Humberto de la Calle
15 de diciembre de 2019 - 05:00 a. m.

Tuve muy poca fortuna con un reciente tuit. A los consabidos insultos no vale responder, porque sus autores son bots artificiales (¿para qué discutir?) o son fanáticos (¿para qué discutir?). Pero quizá no tuve en cuenta que el tuit no es el terreno de la metáfora.

Apelé primero a la frase de Clinton: “Es la economía, stupids”. Usé el plural porque es muy buena parte del establecimiento la que no entiende que la agitación reciente corresponde, en gran medida, al nacimiento de una nueva cultura. Al lado de expresiones sindicales clásicas, jóvenes en marchas multitudinarias, creativas, ingeniosas y persistentes han transmitido un mensaje de insatisfacción. Algunos son temas obvios como acceso a la educación, empleo e inequidad. Otros corresponden a ciertas lacras: corrupción metastásica y violencia. Pero creo que hay un tejido profundo que se relaciona con la irrupción del cambio climático. Estos jóvenes configuran la generación del miedo. Si el existencialismo se nutrió del temor a la bomba atómica, ahora es la desaparición de la casa común.

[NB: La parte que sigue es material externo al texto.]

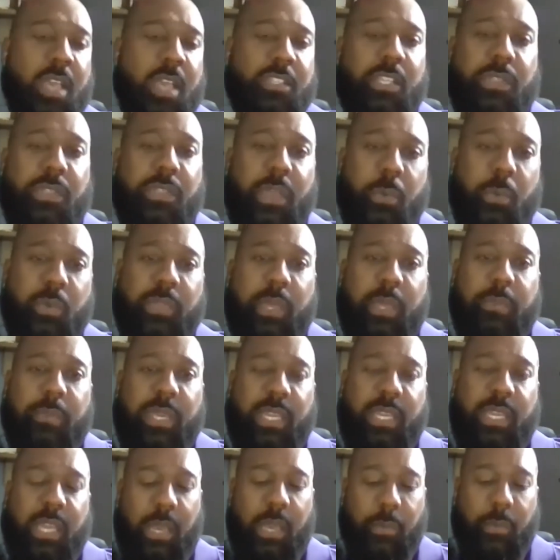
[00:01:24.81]
So then when they
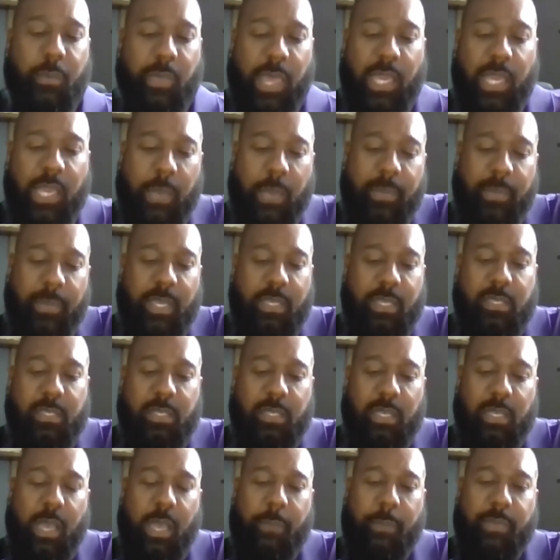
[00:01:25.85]
become, when they come into
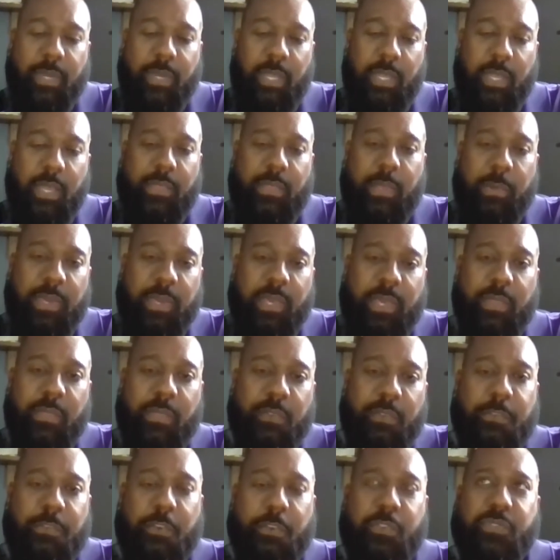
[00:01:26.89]
the company and they begin
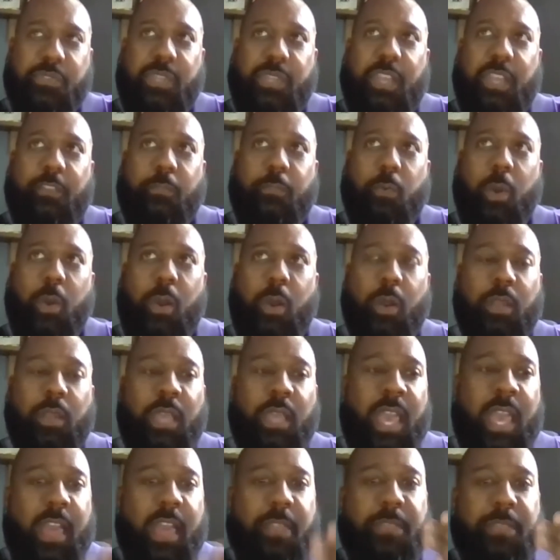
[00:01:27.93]
their first day of work,
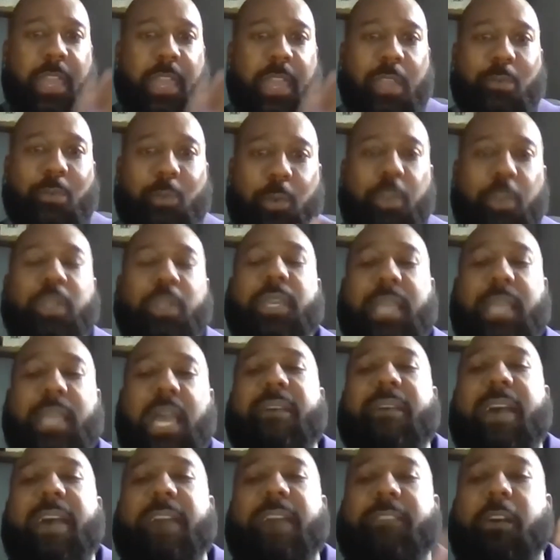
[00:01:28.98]
they really
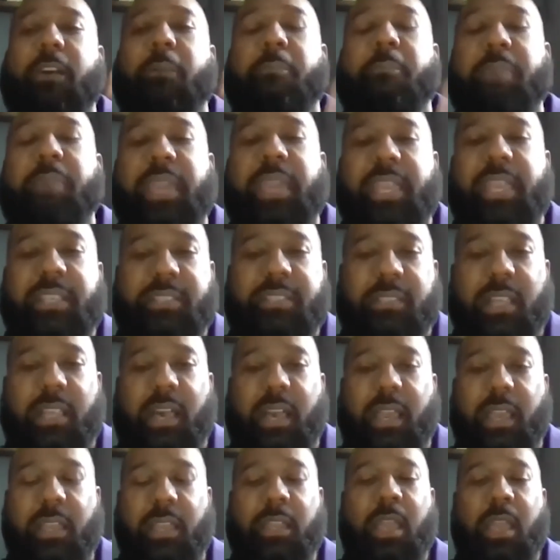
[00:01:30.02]
kind of have a
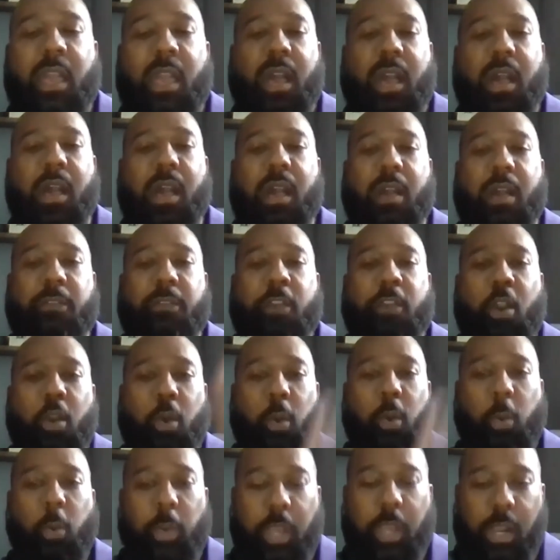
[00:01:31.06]
baseline of
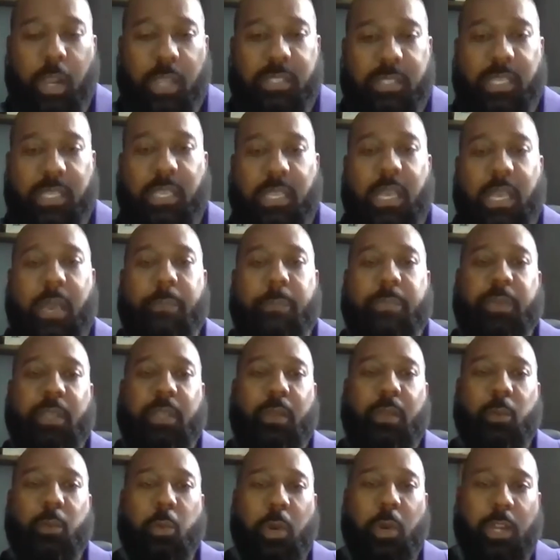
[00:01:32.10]
who we are as a
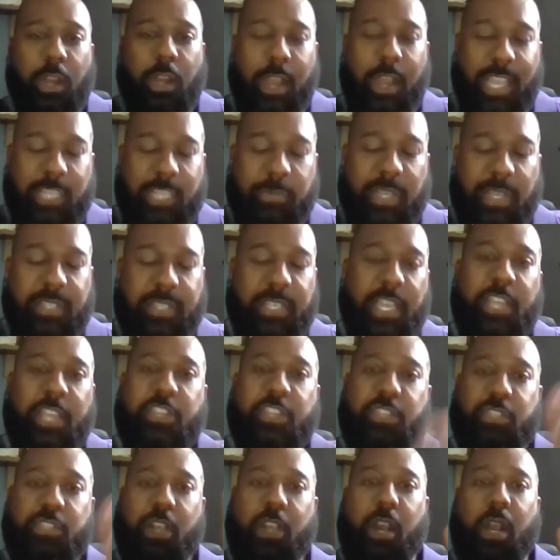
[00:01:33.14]
company, what our
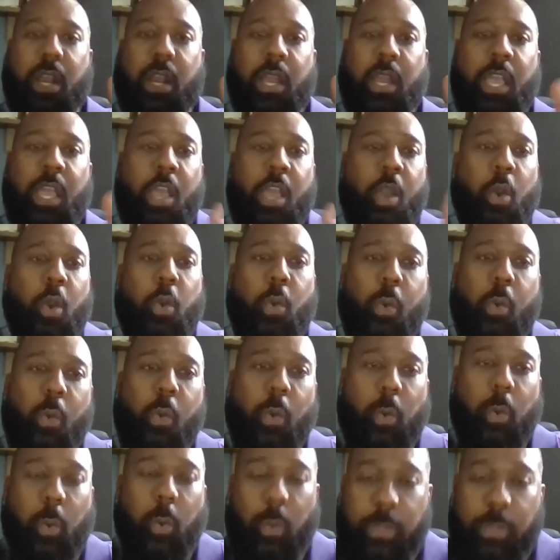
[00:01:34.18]
expectations are,
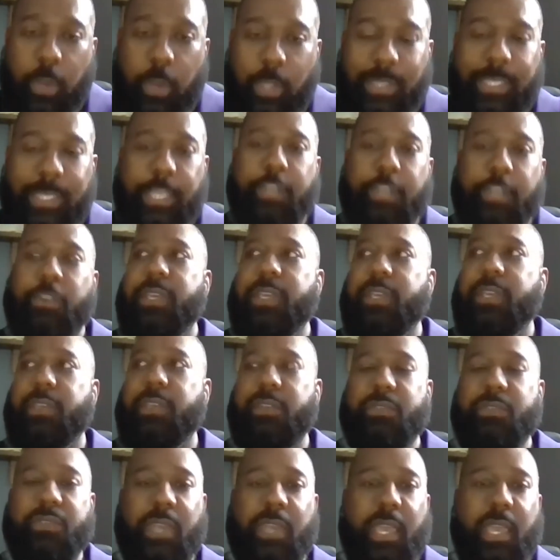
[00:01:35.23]
who, who their leader
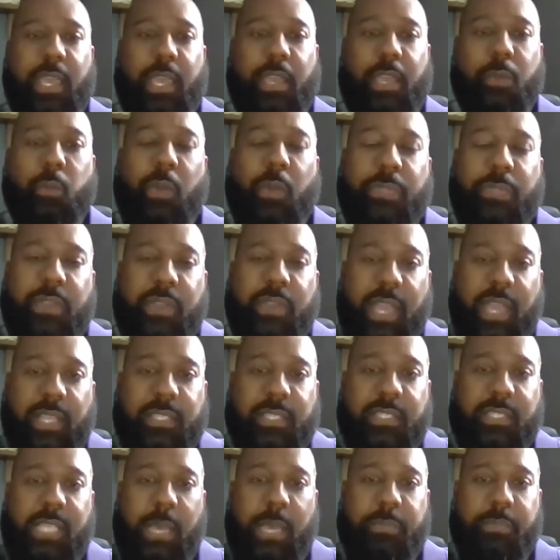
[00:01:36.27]
is, and what the
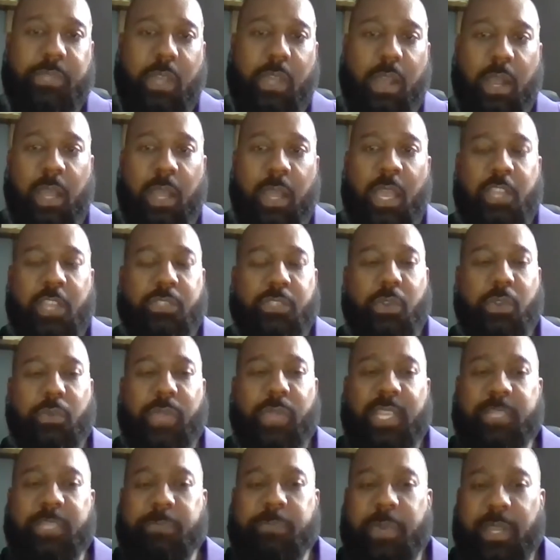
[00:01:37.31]
next steps are. So
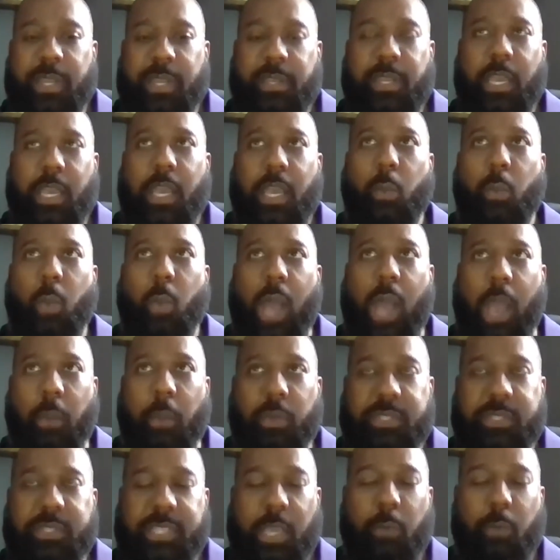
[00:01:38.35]
that's been, I
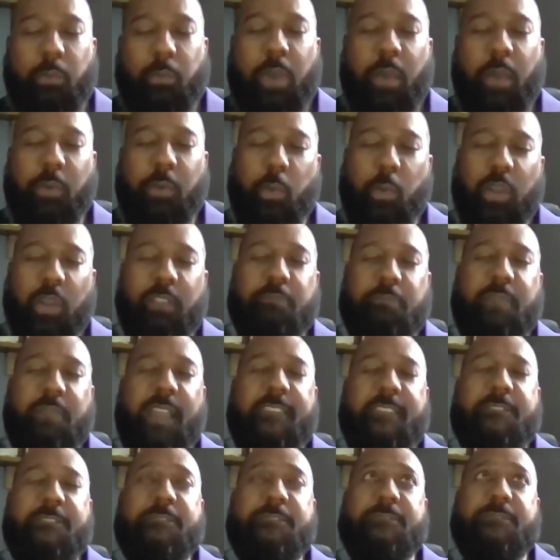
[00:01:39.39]
would say, probably one of
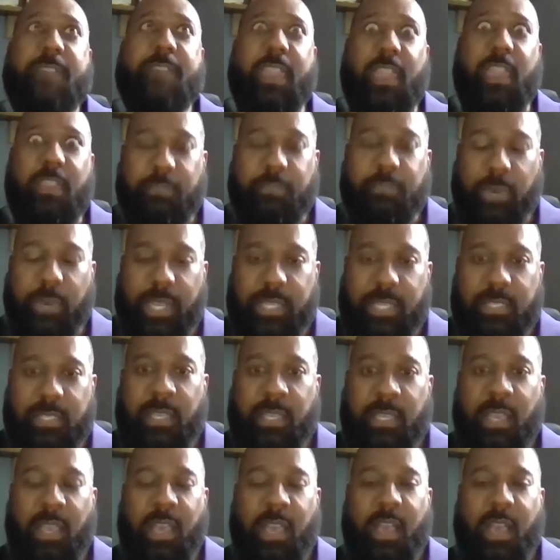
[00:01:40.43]
my favorite
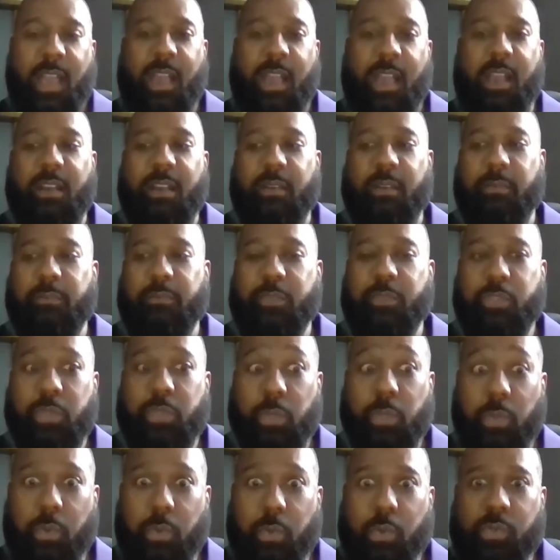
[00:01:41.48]
um,
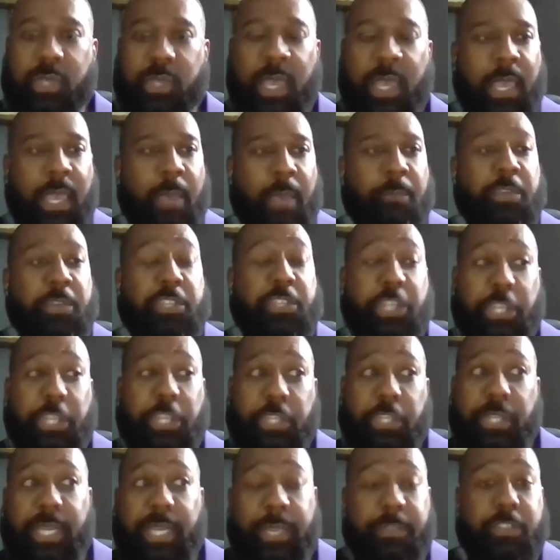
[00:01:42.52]
tools,
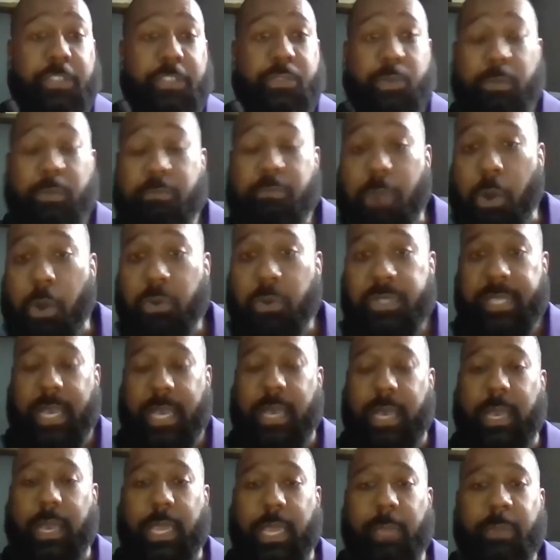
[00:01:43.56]
particularly in this remote
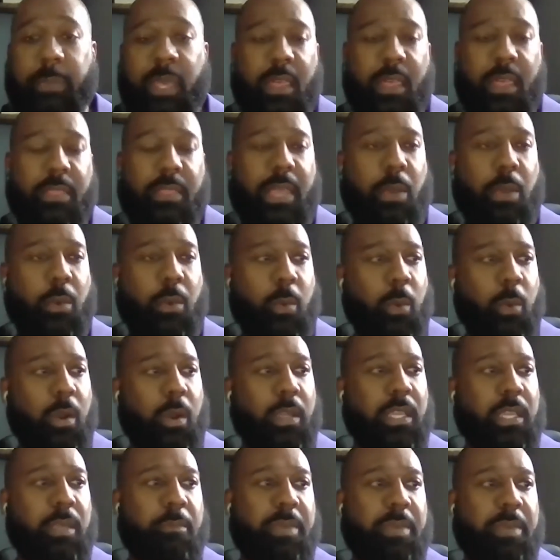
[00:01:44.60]
time that we're
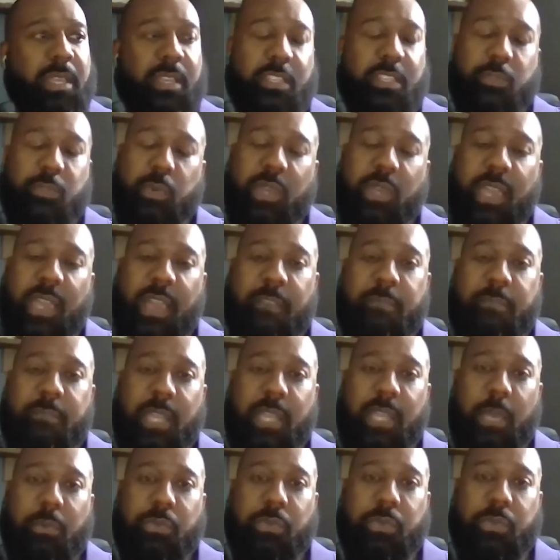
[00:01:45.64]
working, because we have been
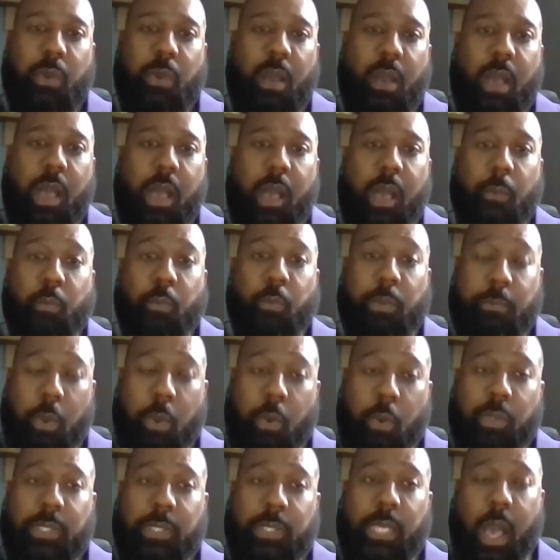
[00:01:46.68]
able to um,
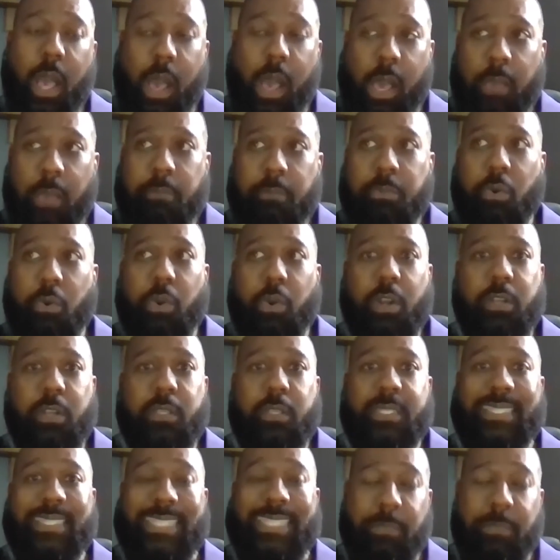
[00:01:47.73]
remotely
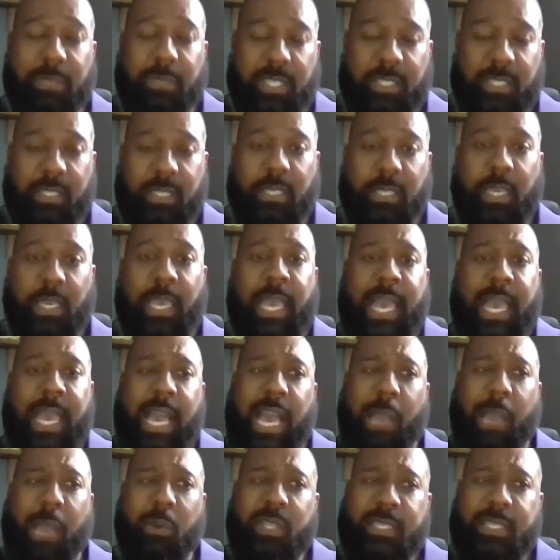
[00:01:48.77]
onboard seamlessly,
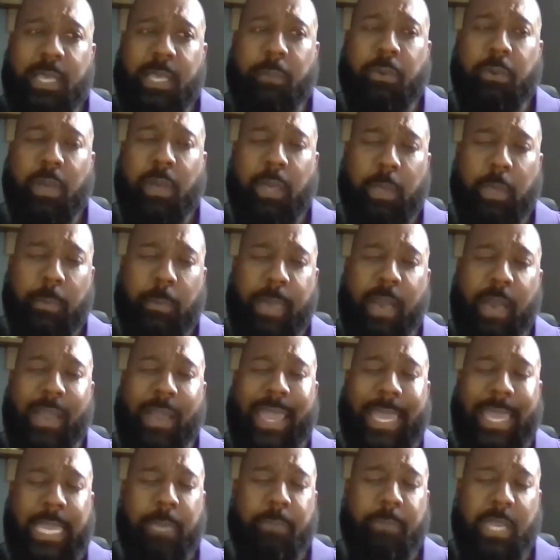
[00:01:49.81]
I would say probably about
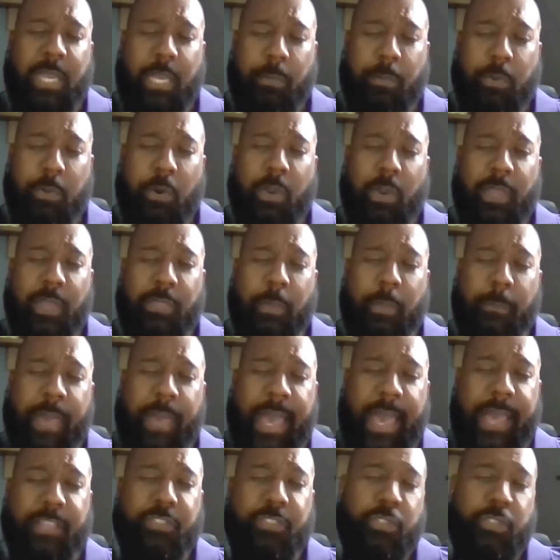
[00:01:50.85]
eight people in the
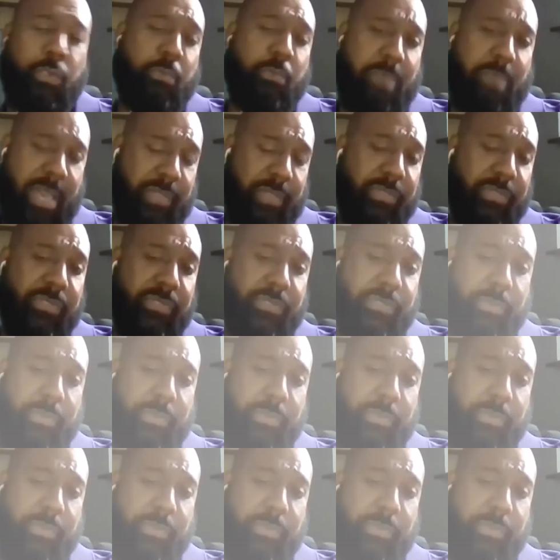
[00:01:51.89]
past two months.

“El cambio climático es una de las pocas teorías científicas que nos llevan a examinar todas las bases de la sociedad moderna” (Mark Maslin). El cambio climático desafía las nociones de Estado nacional, gobernanza mundial, crecimiento económico, pobreza, sostenibilidad, prevención de riesgos y destino de la humanidad.

Cuando afirmé que los jóvenes de los 50 usaban caucheras para matar pajaritos y que ahora en cambio piden la prohibición de las corridas y proclaman los derechos de los animales, muchos se burlaron. Creyeron que yo estaba desvariando. No. Es en serio. Es una nueva cultura, dije, y lo reafirmo. Muchos de esos jóvenes, a las preocupaciones de pan coger, suman una visión distinta de la vida. Les perturba un entorno de alta competencia. ¿Para qué? Simplemente para consumir más, para alienarse más, para perder un sentido de realización íntima que escape del torbellino y la masificación de lo que se llama la vida moderna.

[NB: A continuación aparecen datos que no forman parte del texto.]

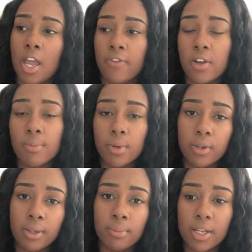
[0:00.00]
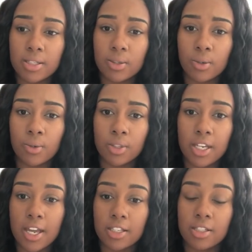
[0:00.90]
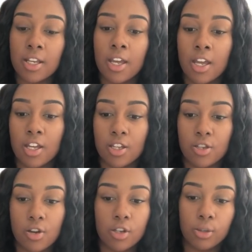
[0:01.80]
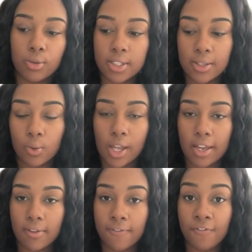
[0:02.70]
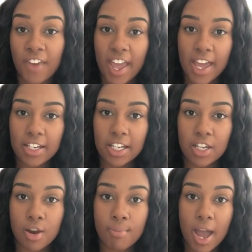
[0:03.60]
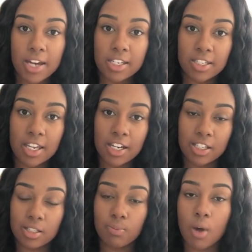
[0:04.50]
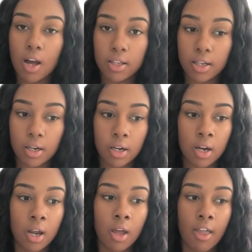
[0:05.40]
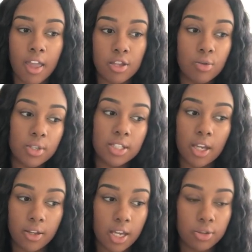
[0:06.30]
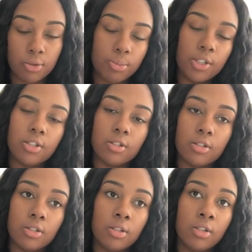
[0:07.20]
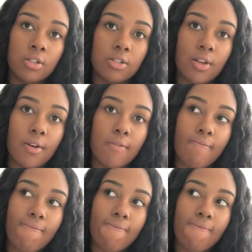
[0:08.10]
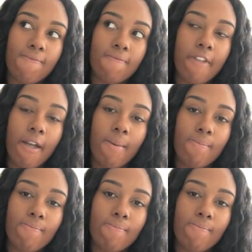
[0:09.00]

If you're building muscle, yes, you're losing like fat and your body is getting smaller, and you can tell that through pictures. So yeah,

Hasta ahora, entonces, hay una lectura fallida de las movilizaciones. Repudiamos el vandalismo y la violencia. La de ambos lados. Hay inaceptables agresiones a la fuerza pública. Pero por otro lado ya es indiscutible que los abusos policiales no son descarrilamientos ocasionales. Desde cuando en esta columna denunciamos la guerra de las empanadas a hoy, vemos que se ha configurado una doctrina policial que rompe los protocolos de la noción genuina de policía. Que si bien no puede ser inerme, sí se basa en la protección y no en la agresión. La policía está en la base del Estado civilizado. El uso de carros sin distintivos para apresar marchantes tiene un tinte ominoso. Y la policía destruyendo pasacalles y borrando consignas ya pasa de lo ominoso a lo siniestro. Lo que está en juego es la destrucción del pluralismo. Son dos deseos radicales desde orillas aparentemente opuestas, que se contraponen al pluralismo. ¿Podemos convivir en medio de las diferencias aunque eso signifique reconocer imperfecciones y errores? ¿O aspiramos a la utópica sociedad homogénea, que repudia las divergencias y que pretende imponer un orden supremo que, en el delirio del mito, se cree perfecto y redentor? Las uñas del autoritarismo están ahí. Cuidado.

Coda. Esta columna no saldrá en los próximos días.